----- Data for processing

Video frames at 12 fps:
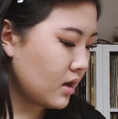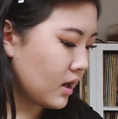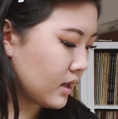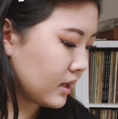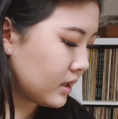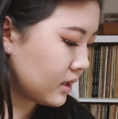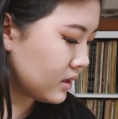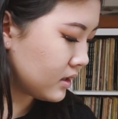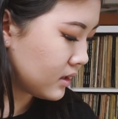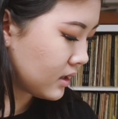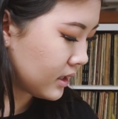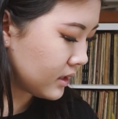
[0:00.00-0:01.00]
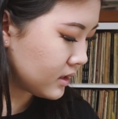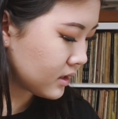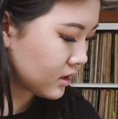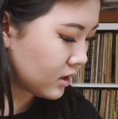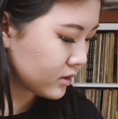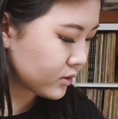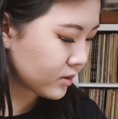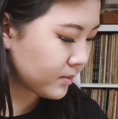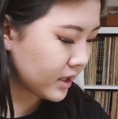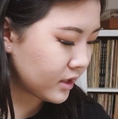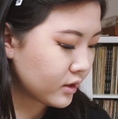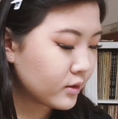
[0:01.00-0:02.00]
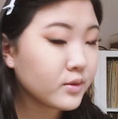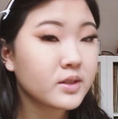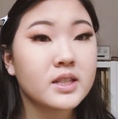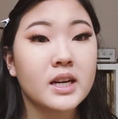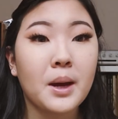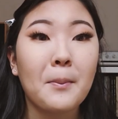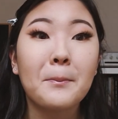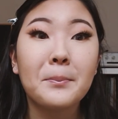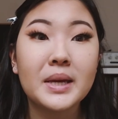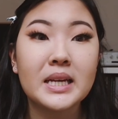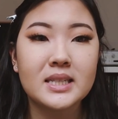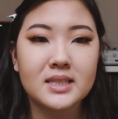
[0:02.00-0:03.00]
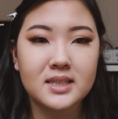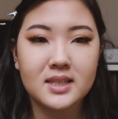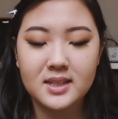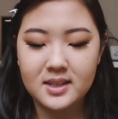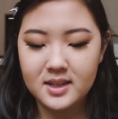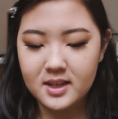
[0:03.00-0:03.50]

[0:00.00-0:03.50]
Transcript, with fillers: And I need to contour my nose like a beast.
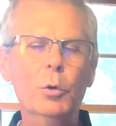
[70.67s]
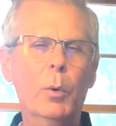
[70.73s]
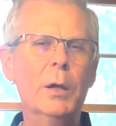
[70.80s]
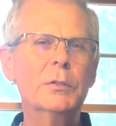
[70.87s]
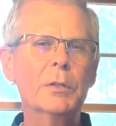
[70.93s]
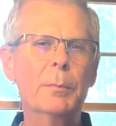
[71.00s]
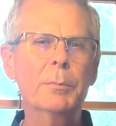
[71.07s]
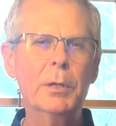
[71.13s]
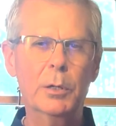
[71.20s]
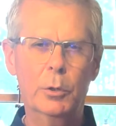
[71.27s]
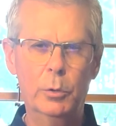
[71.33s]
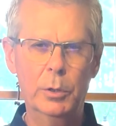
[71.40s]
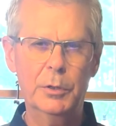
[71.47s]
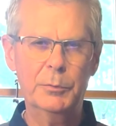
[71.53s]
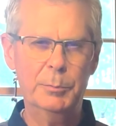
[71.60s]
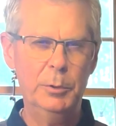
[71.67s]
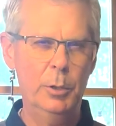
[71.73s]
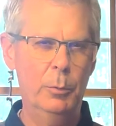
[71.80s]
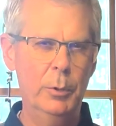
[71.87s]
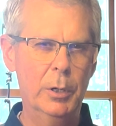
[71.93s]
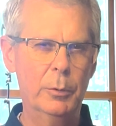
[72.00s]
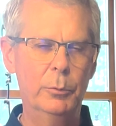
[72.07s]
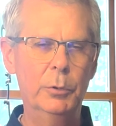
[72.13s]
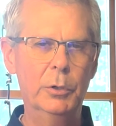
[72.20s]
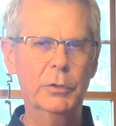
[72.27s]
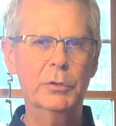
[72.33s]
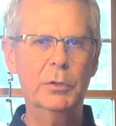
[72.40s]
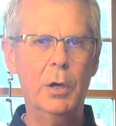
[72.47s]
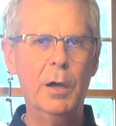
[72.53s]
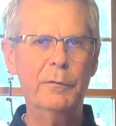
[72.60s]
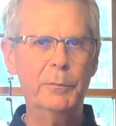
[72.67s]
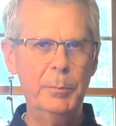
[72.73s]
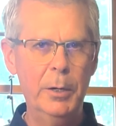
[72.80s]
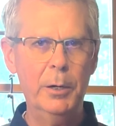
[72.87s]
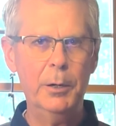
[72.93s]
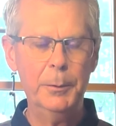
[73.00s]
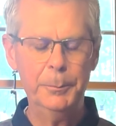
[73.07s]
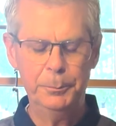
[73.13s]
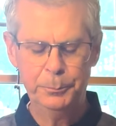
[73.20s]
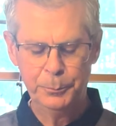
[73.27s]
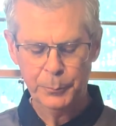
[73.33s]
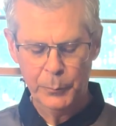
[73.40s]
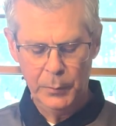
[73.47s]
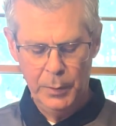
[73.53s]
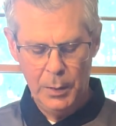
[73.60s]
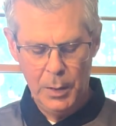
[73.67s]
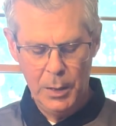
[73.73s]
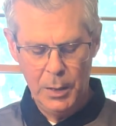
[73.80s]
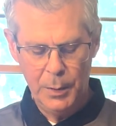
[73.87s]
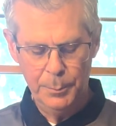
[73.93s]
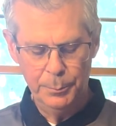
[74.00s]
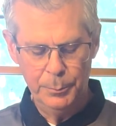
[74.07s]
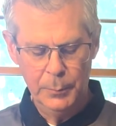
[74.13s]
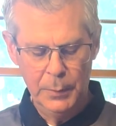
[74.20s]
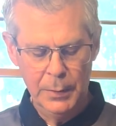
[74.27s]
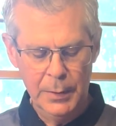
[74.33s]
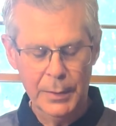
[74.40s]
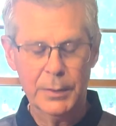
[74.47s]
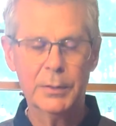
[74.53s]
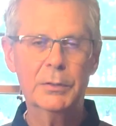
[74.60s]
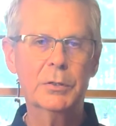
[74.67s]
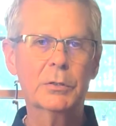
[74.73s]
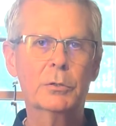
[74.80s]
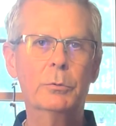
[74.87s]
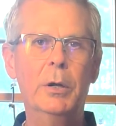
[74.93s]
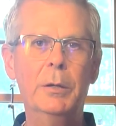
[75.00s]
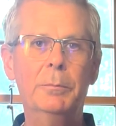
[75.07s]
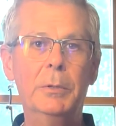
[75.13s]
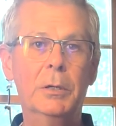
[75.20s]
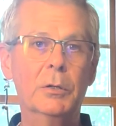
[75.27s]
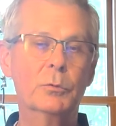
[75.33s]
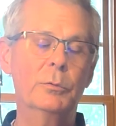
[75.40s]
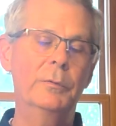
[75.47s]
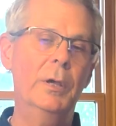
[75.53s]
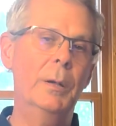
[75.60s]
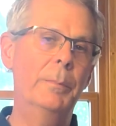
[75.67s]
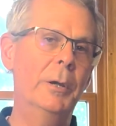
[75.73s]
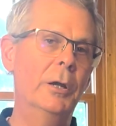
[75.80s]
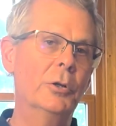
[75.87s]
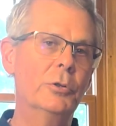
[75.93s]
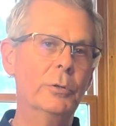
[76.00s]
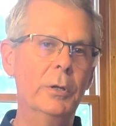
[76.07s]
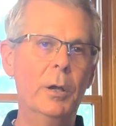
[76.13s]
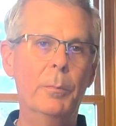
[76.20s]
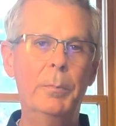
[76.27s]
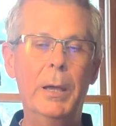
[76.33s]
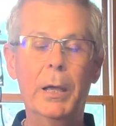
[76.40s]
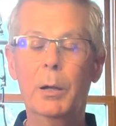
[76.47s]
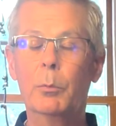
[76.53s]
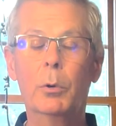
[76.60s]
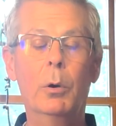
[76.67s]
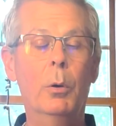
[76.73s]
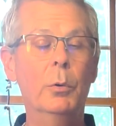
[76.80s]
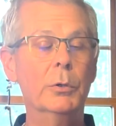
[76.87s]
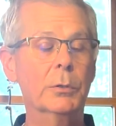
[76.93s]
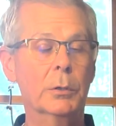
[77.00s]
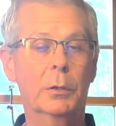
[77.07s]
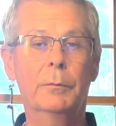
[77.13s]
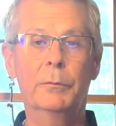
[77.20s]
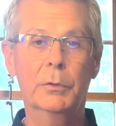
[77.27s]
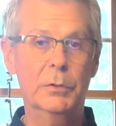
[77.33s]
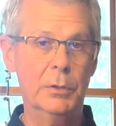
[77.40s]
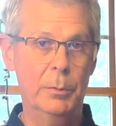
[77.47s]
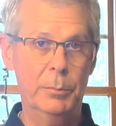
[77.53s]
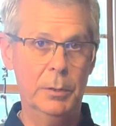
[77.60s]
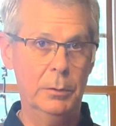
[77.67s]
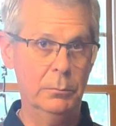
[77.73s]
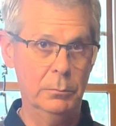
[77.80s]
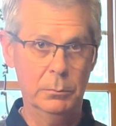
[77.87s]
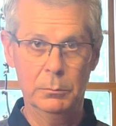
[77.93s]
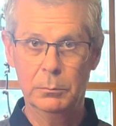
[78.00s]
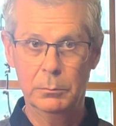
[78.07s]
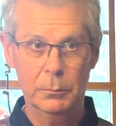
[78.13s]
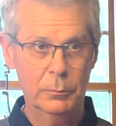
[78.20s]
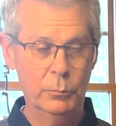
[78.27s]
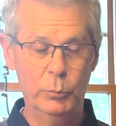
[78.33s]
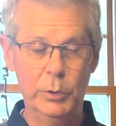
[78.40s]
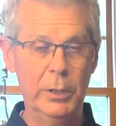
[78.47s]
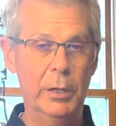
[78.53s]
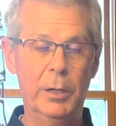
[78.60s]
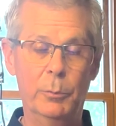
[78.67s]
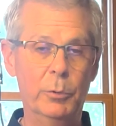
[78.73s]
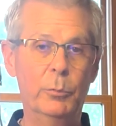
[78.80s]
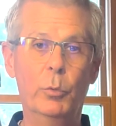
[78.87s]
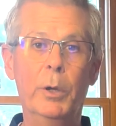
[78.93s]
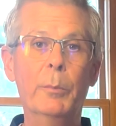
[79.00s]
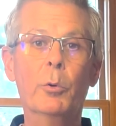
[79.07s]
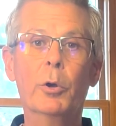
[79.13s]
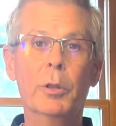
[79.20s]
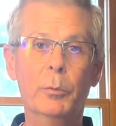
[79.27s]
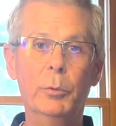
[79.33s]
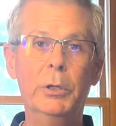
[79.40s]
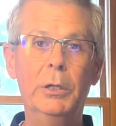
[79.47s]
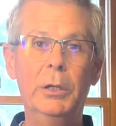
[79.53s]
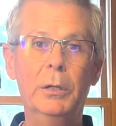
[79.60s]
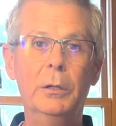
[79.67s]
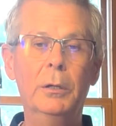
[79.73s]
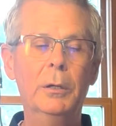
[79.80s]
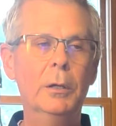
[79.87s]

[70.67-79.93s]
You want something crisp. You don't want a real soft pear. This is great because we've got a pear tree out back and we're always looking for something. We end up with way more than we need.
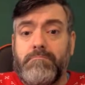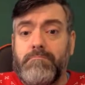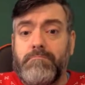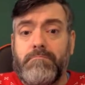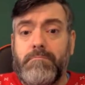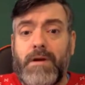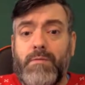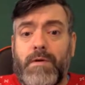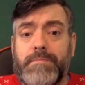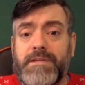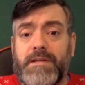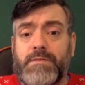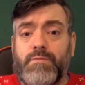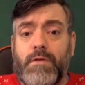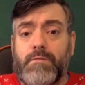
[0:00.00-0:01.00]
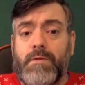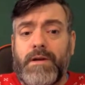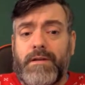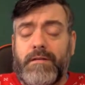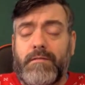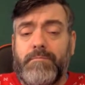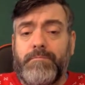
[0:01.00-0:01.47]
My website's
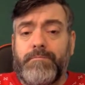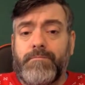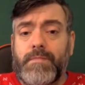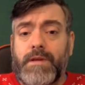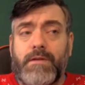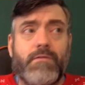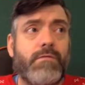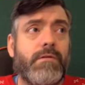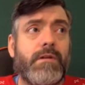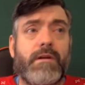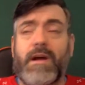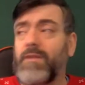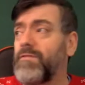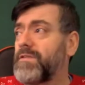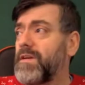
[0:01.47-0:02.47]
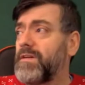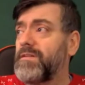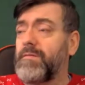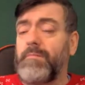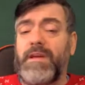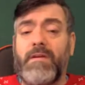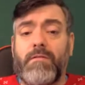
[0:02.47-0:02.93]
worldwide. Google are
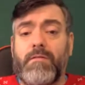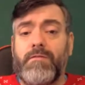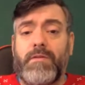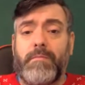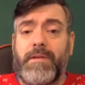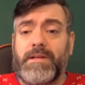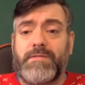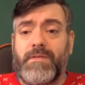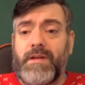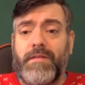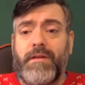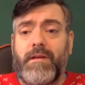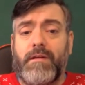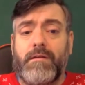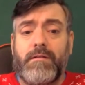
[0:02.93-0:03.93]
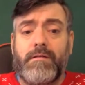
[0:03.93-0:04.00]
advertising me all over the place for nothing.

----------

#### [Task to complete]
The answer must be an exact copy of the records, with no pictures in it.

#### [Result for this exercise]
Video frames at 12 fps:
[0:00.00-0:01.00]
[0:01.00-0:02.00]
[0:02.00-0:03.00]
[0:03.00-0:03.50]

[0:00.00-0:03.50]
Transcript, with fillers: And I need to contour my nose like a beast.
[70.67s]
[70.73s]
[70.80s]
[70.87s]
[70.93s]
[71.00s]
[71.07s]
[71.13s]
[71.20s]
[71.27s]
[71.33s]
[71.40s]
[71.47s]
[71.53s]
[71.60s]
[71.67s]
[71.73s]
[71.80s]
[71.87s]
[71.93s]
[72.00s]
[72.07s]
[72.13s]
[72.20s]
[72.27s]
[72.33s]
[72.40s]
[72.47s]
[72.53s]
[72.60s]
[72.67s]
[72.73s]
[72.80s]
[72.87s]
[72.93s]
[73.00s]
[73.07s]
[73.13s]
[73.20s]
[73.27s]
[73.33s]
[73.40s]
[73.47s]
[73.53s]
[73.60s]
[73.67s]
[73.73s]
[73.80s]
[73.87s]
[73.93s]
[74.00s]
[74.07s]
[74.13s]
[74.20s]
[74.27s]
[74.33s]
[74.40s]
[74.47s]
[74.53s]
[74.60s]
[74.67s]
[74.73s]
[74.80s]
[74.87s]
[74.93s]
[75.00s]
[75.07s]
[75.13s]
[75.20s]
[75.27s]
[75.33s]
[75.40s]
[75.47s]
[75.53s]
[75.60s]
[75.67s]
[75.73s]
[75.80s]
[75.87s]
[75.93s]
[76.00s]
[76.07s]
[76.13s]
[76.20s]
[76.27s]
[76.33s]
[76.40s]
[76.47s]
[76.53s]
[76.60s]
[76.67s]
[76.73s]
[76.80s]
[76.87s]
[76.93s]
[77.00s]
[77.07s]
[77.13s]
[77.20s]
[77.27s]
[77.33s]
[77.40s]
[77.47s]
[77.53s]
[77.60s]
[77.67s]
[77.73s]
[77.80s]
[77.87s]
[77.93s]
[78.00s]
[78.07s]
[78.13s]
[78.20s]
[78.27s]
[78.33s]
[78.40s]
[78.47s]
[78.53s]
[78.60s]
[78.67s]
[78.73s]
[78.80s]
[78.87s]
[78.93s]
[79.00s]
[79.07s]
[79.13s]
[79.20s]
[79.27s]
[79.33s]
[79.40s]
[79.47s]
[79.53s]
[79.60s]
[79.67s]
[79.73s]
[79.80s]
[79.87s]

[70.67-79.93s]
You want something crisp. You don't want a real soft pear. This is great because we've got a pear tree out back and we're always looking for something. We end up with way more than we need.
[0:00.00-0:01.00]
[0:01.00-0:01.47]
My website's
[0:01.47-0:02.47]
[0:02.47-0:02.93]
worldwide. Google are
[0:02.93-0:03.93]
[0:03.93-0:04.00]
advertising me all over the place for nothing.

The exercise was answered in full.